The timing of deadaptation and the intensity of the weakening of the functional and structural rearrangements in the athlete's body, achieved as a result of moutains training largely depend on the specific nature of the sport, the experience of hypoxic training and the nature of the training after returning from the mountains. Athletes who specialize in sports associated with endurance (stray run, cycling (highway), skiing and biathlon) retain the level of adaptation achieved in the mountains 20-40% longer compared to athletes specializing in martial arts or games. Adaptive reactions persist significantly longer (in 1.5-2 times) among athletes using hypoxic training (natural and artificial) regularly, compared with athletes using training in the mountains occasionally. Using training exercises of a hypoxic nature can significantly postpone the process of de-adapting. The same effect follows from the inclusion of artificial hypoxic training in the training process [50, 58].
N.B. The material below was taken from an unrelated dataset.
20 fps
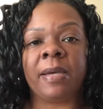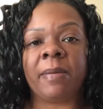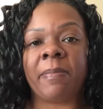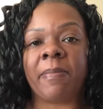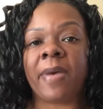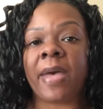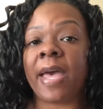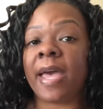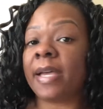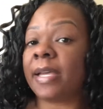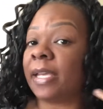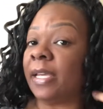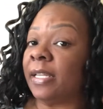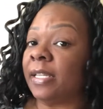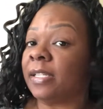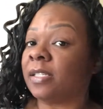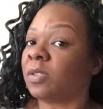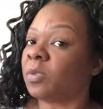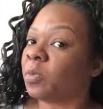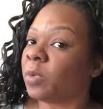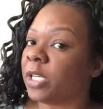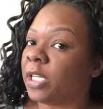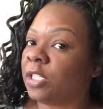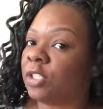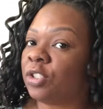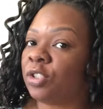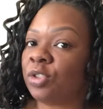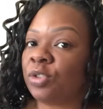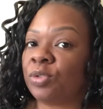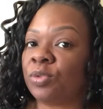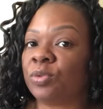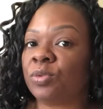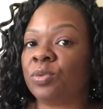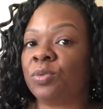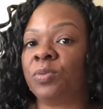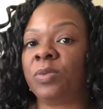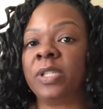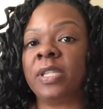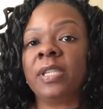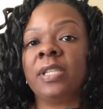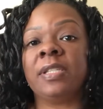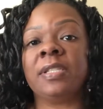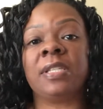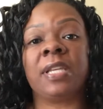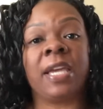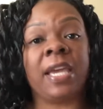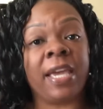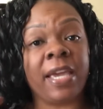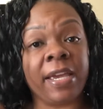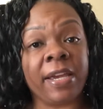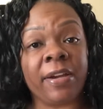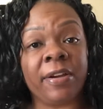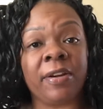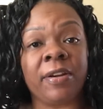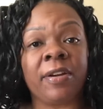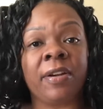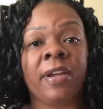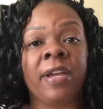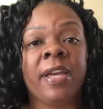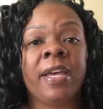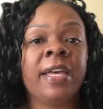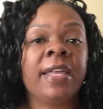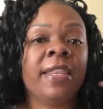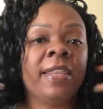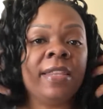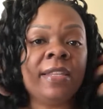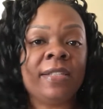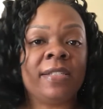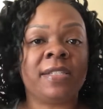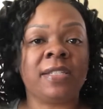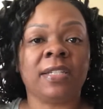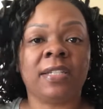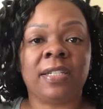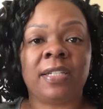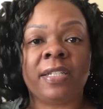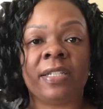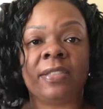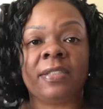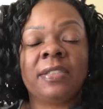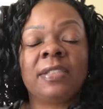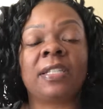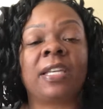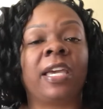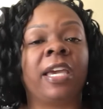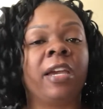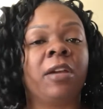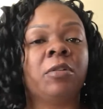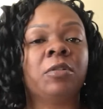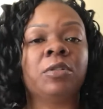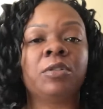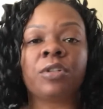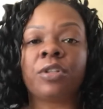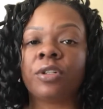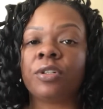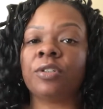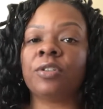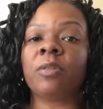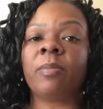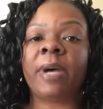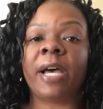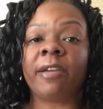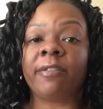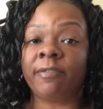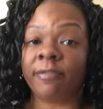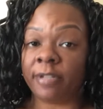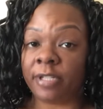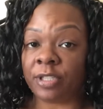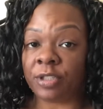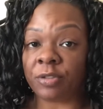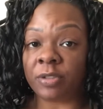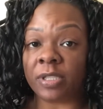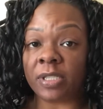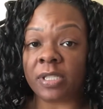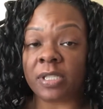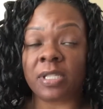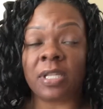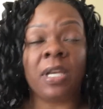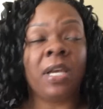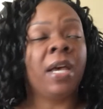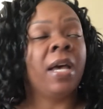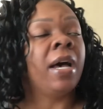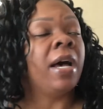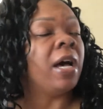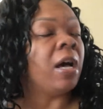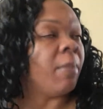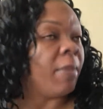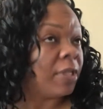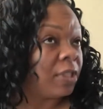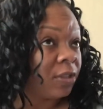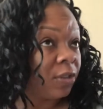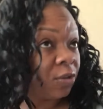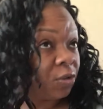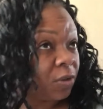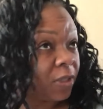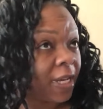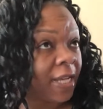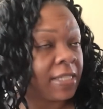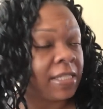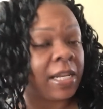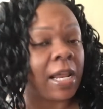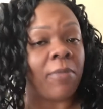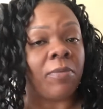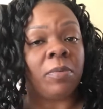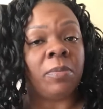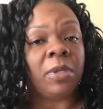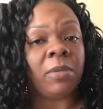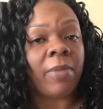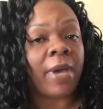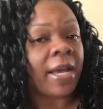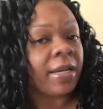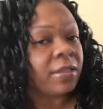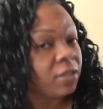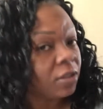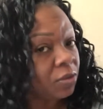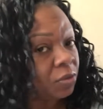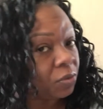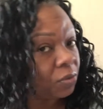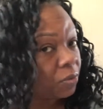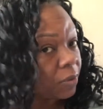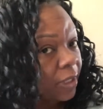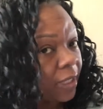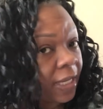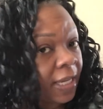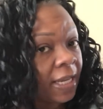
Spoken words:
I'm back. It is week 2 with this hair. This is Carol Curl by Freetress. I told you guys that I would be back to do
0. It is shown that as a result of hypoxia training there are various morphological and functional changes that influence the athlete's fitness. At the same time, it is very important to constantly improve all aspects of the athlete's training. Along with the further development of traditional methods for the comprehensive training of athletes, the development and use of non-traditional means and methods aimed at expanding the boundaries of the athlete's body, its aerobic and anaerobic productivity, which largely determine the level of efficiency, is becoming increasingly important.

1. The problem of training and competition of athletes in mountain conditions attracts wide attention of specialists in the field of sports. Modern sport of higher achievements has become a field of activity in which studies of the influence of hypoxia on the athlete's body in the conditions of intense muscular activity are being carried out most intensively. The high efficiency of moutain training as a means of improving the functionality of athletes and results in all sports associated with endurance has been proven by many researchers working in the field of sports physiology. However, much less work has been devoted to the training of non-endurance athletes (power, speedpower, complex coordination sports, martial arts) in mountainous conditions. In addition, insufficient attention is paid to the studying of individual characteristics of adaptation to hypoxic conditions, in particular, characteristics related to the type of central nervous system and vegetative homeostasis.